There are no backup of files stored on MCC - this is the responsibility of the users themselves. If your files are important you have to keep a remote backup of these files. We do run the disk system with some redundancy (RAID6), but do not count of it as being reliable. We do have a second storage system which we use for backup purposes. It is currently on a different network and only accessible through a 1 Gbit ethernet connection shared with several other machines. Therefore, it is currently primarily used for occasional full backups of the production storage system. We are working with the IT department to improve the situation.

Prerequisites

In order to get access to run software on compute nodes users have to request this through the job scheduler (we are using slurm-llnl or simply slurm).
In order to be able to use slurm you will need to in add it to your PATH environment variable. This is done by adding:

  PATH=/pack/slurm/bin:$PATH; export PATH

to your ~/.bashrc file.

After loading the changes in your bash session, e.g. by running:

  source ~/.bashrc

you will be ready to run jobs on the cluster.

Overall, there are three ways of using the cluster through slurm scheduler:
  • Interactive jobs
  • Batch jobs
  • MPI batch jobs

Interactive jobs

Interactive jobs give the user a terminal where he can input commands and see the result, input another command, see the result and so forth. These jobs can be useful for compiling software or running a small example. An interactive job is started like this:

  srun --pty -u bash -i

One can request specific configuration of resources (number of nodes, CPUs per node etc) by passing extra keys, consult with manual "man srun".
However, as you start running more and bigger jobs you will most likely find that you will be much more productive by running batch jobs.

Batch jobs

Batch jobs allow you to run jobs in batches without having to manually input command at the same time it also helps improve the utilisation of the hardware since jobs can be put in a queue and be executed when the hardware is available. Below gives a small hello world example of a batch script. This script should be save in a file, say "hello.sh". Then it can be run by running:

  sbatch hello.sh

You may notice the lines that look like comments but which begins with "#SBATCH" these lines contain arguments that will be read by sbatch when you run the command. Please see the man page for sbatch for more details on options.

hello.sh:
#!/bin/sh
#SBATCH --time=5:00
#SBATCH --nodes 2
#SBATCH -n 4
#SBATCH --partition=production
#SBATCH --mail-type=END # Type of email notification- BEGIN,END,FAIL,ALL 
#SBATCH --mail-user=username@cs.aau.dk
 
echo hello world
echo $SLURM_NODELIST
echo $SLURM_NPROCS
pwd hostname

This will create an output file named slurm-JOBID.out in your current directory and will send you an email when the job is done.

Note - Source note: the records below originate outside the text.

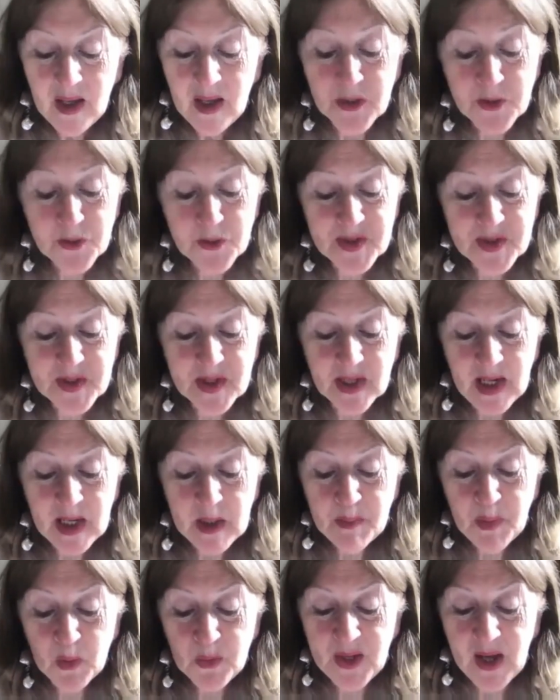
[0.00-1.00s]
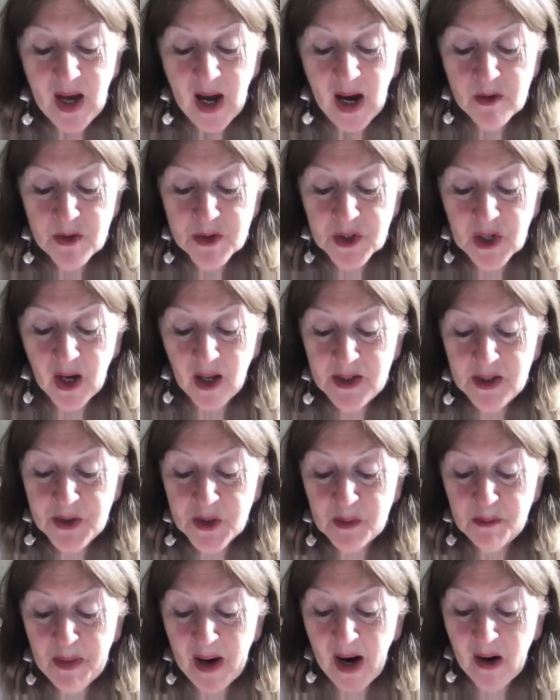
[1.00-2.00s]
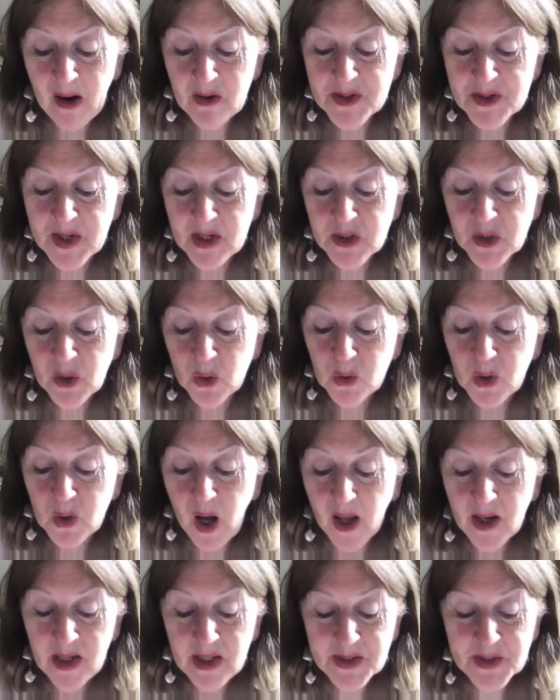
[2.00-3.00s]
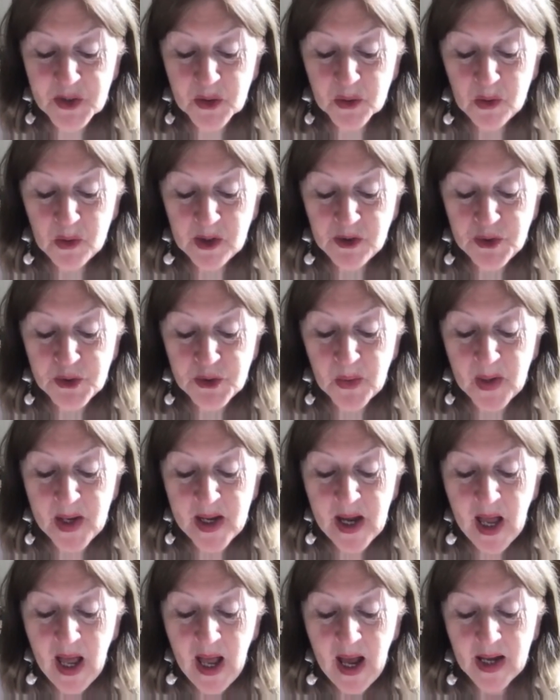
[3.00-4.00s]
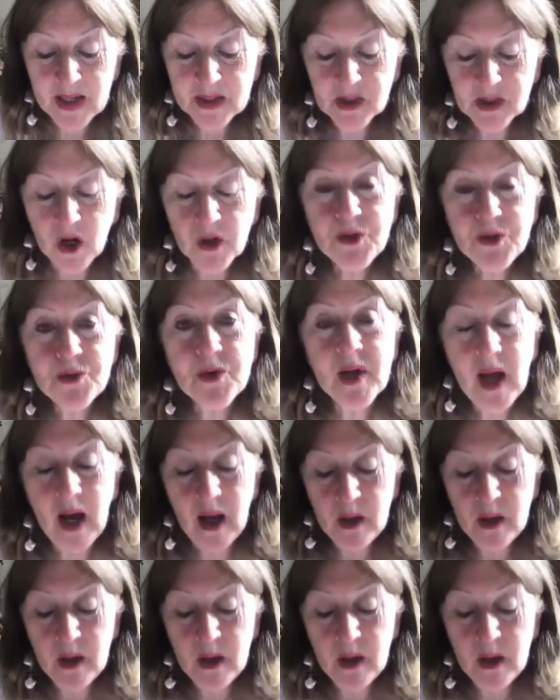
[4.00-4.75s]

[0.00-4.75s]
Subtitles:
Interestingly, both the Irish College in Paris and O'Connell School in Douai had country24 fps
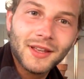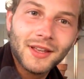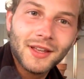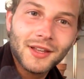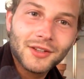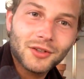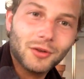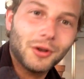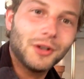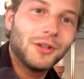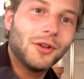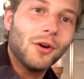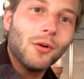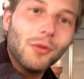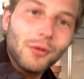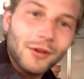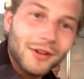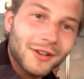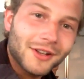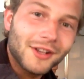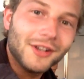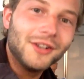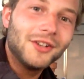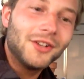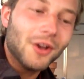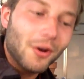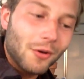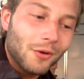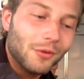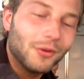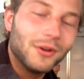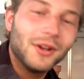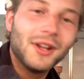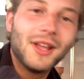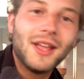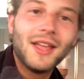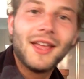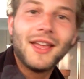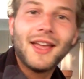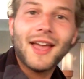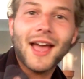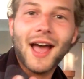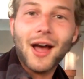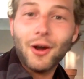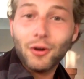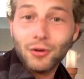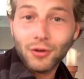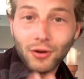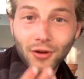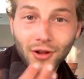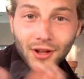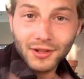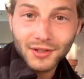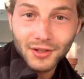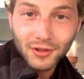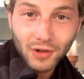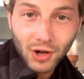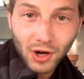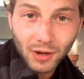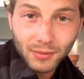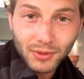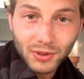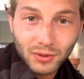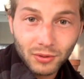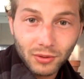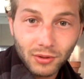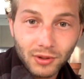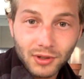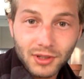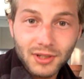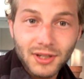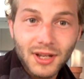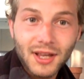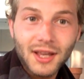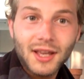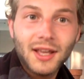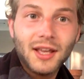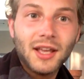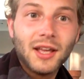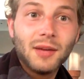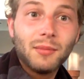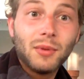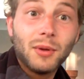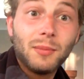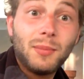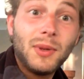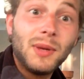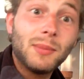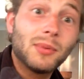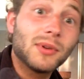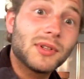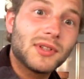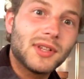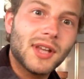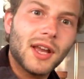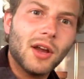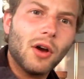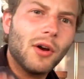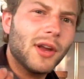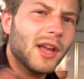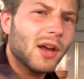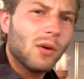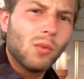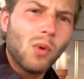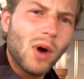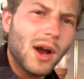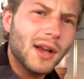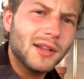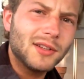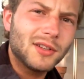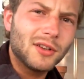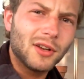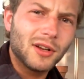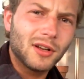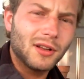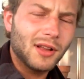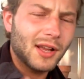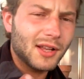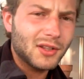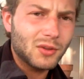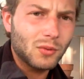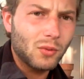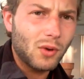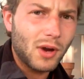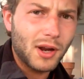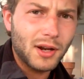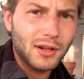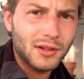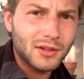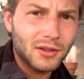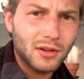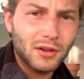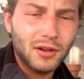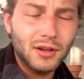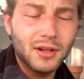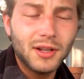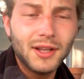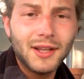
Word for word: So I don't condone alcohol as a carb source. But people say, oh yeah, wine's good, a glass of wine is good.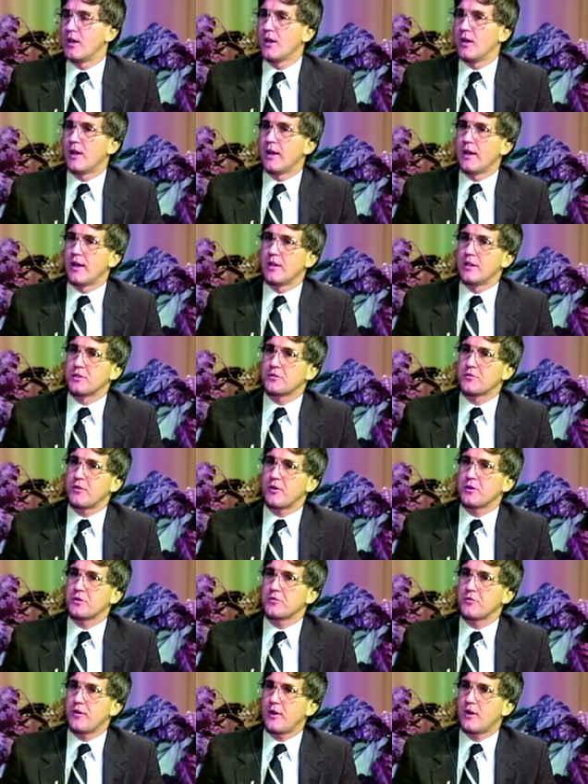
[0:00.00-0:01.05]
and as far
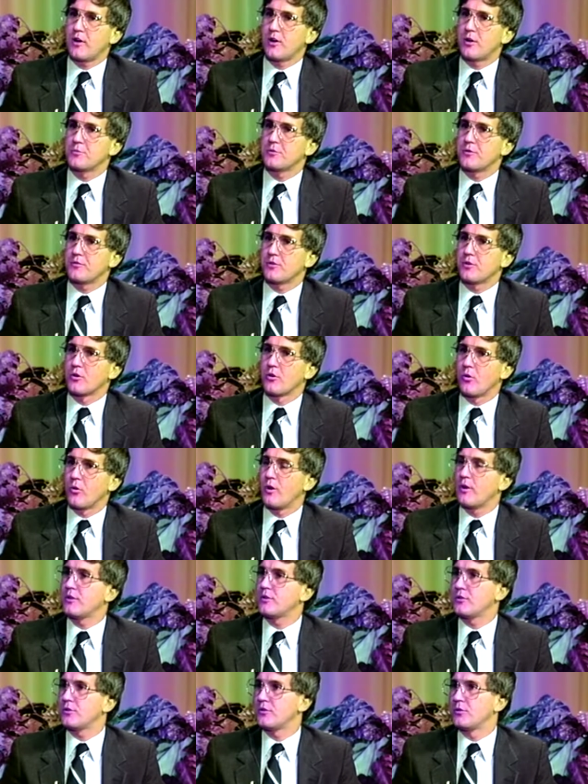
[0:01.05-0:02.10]
as firearms, if you're
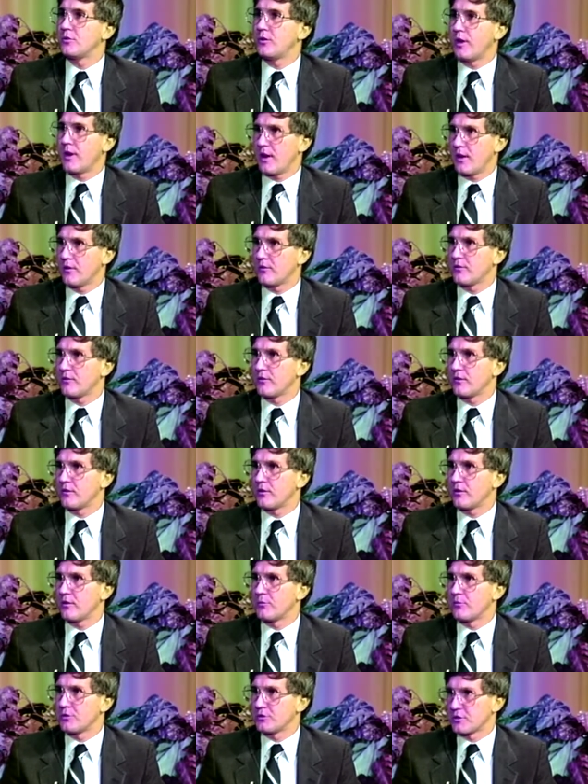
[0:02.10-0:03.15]
going to have
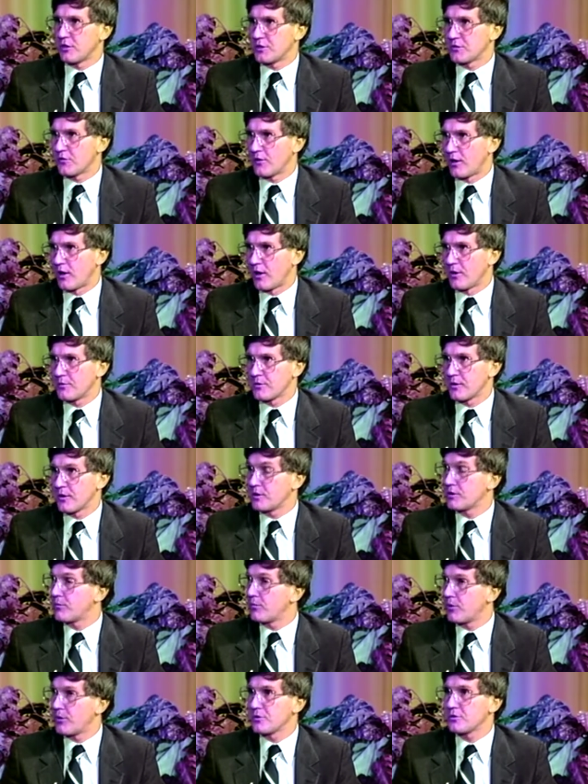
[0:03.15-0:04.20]
and possess firearms, and that's a
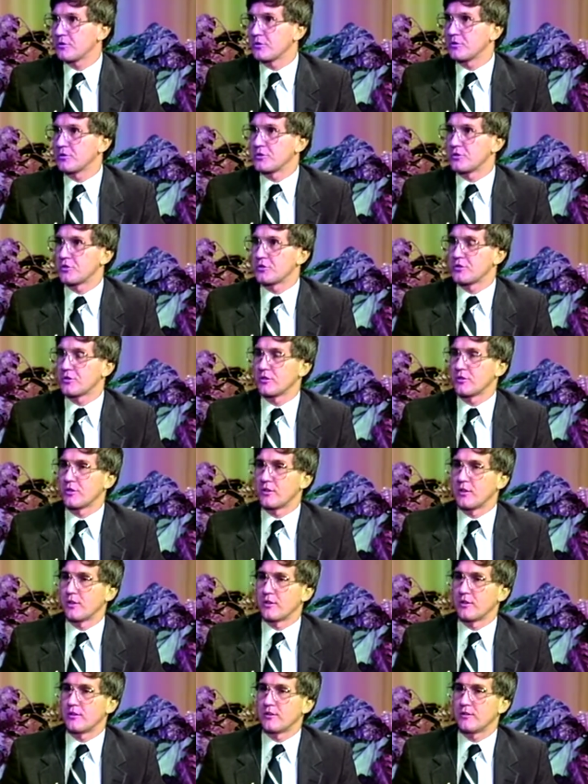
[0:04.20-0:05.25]
personal decision uh,
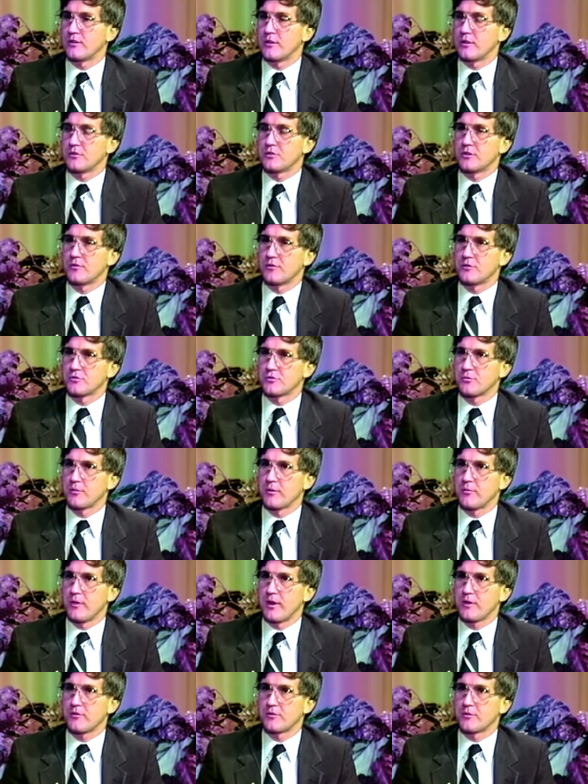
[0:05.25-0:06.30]
that each individual may
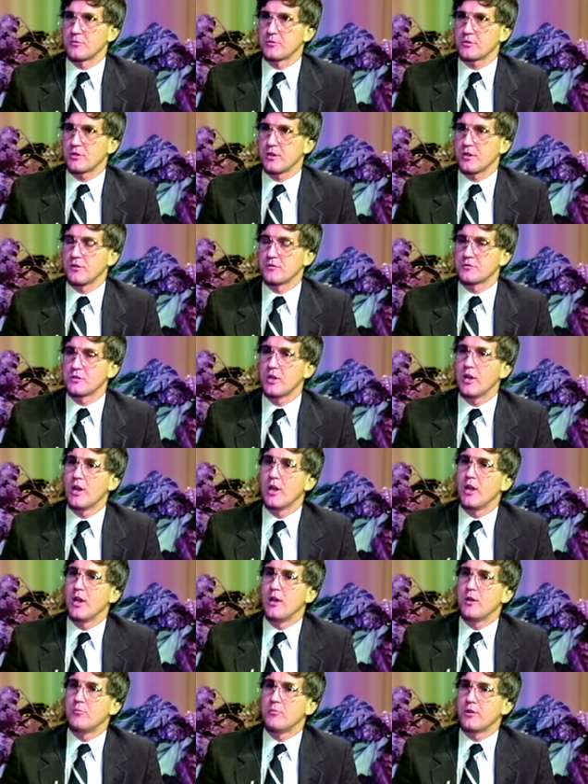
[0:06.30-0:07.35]
make for themselves,
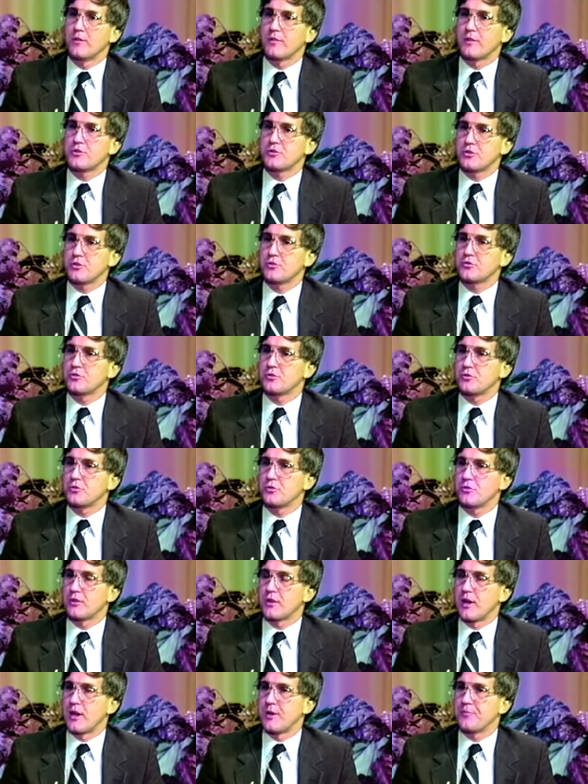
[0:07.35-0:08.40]
but if they choose to do
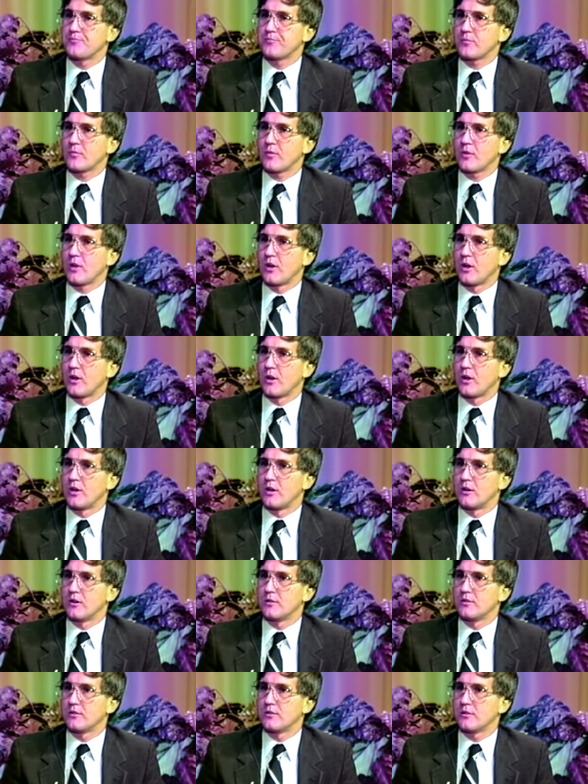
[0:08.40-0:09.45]
that,
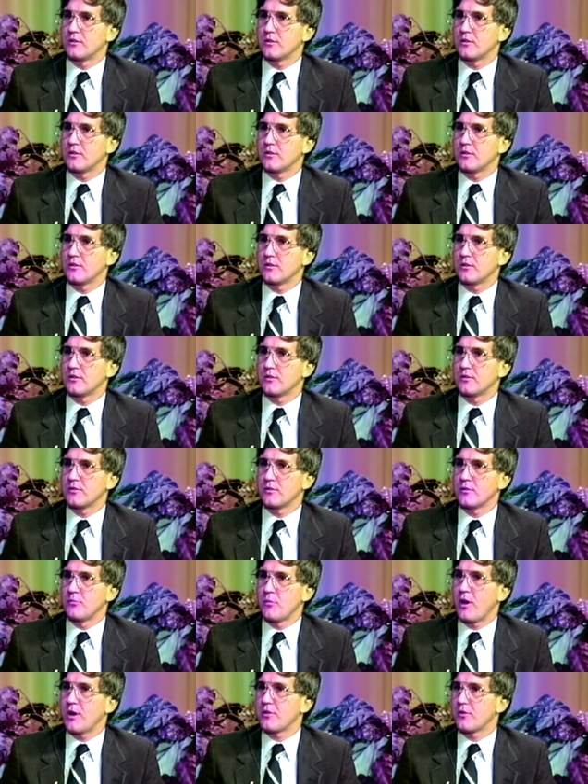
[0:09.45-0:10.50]
uh, the
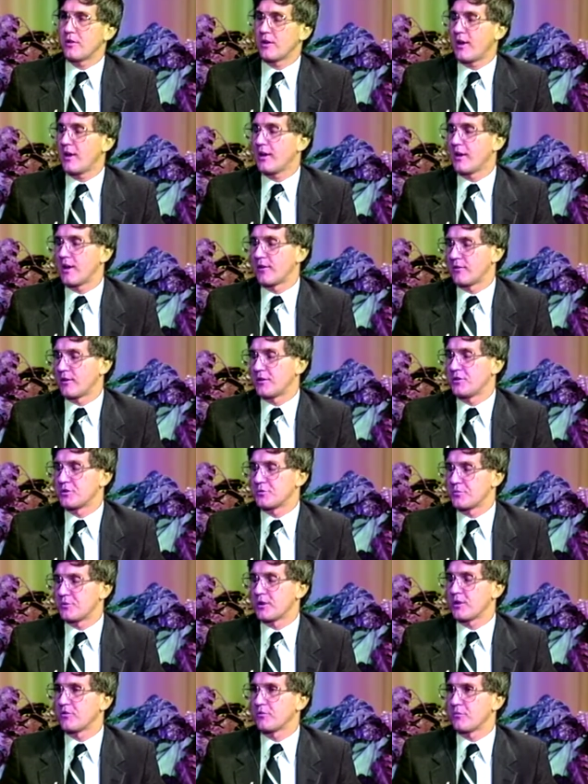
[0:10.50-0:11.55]
motto that I have, that I use
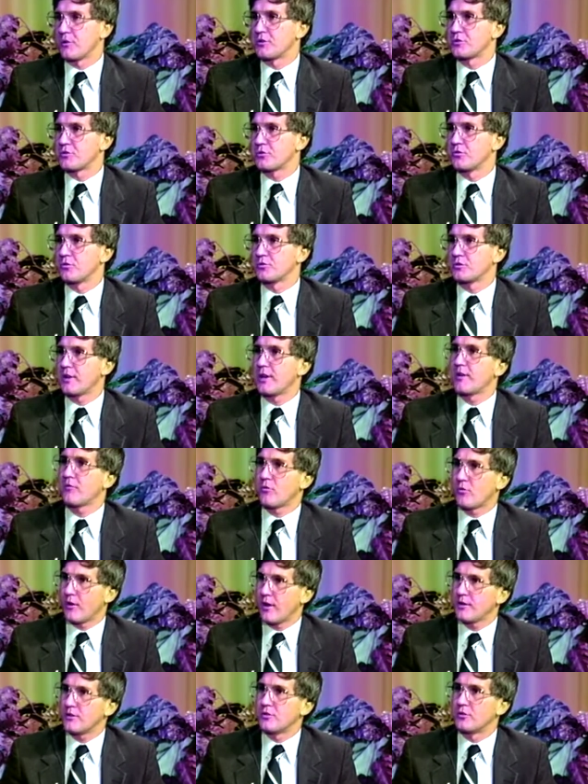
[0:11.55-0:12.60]
particularly with my school, is they have a
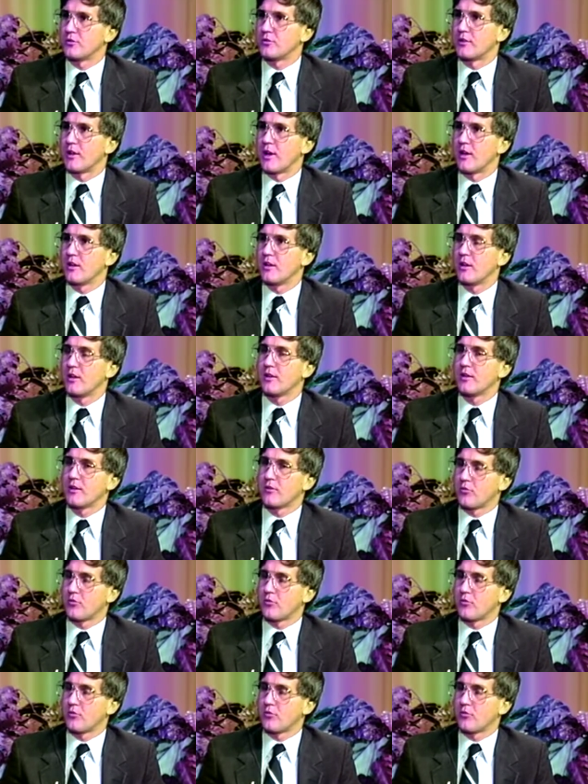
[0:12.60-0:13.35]
right to do that. They have a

To inspect the running jobs use the following:

    squeue

Cancel the job like this:

    scancel <JOBID>

MPI batch jobs

The former hello world example will allocate 4 cores on two nodes. It will then run the commands on one of these cores on one of the machines. Actually, the last command "hostname" will print out the hostname of this node (the node where the previous commands have been executed). The idea is that this machine should bootstrap the job. This can be done by reading in a number of environment variables that slurm sets up - e.g. see the last two "echo" lines.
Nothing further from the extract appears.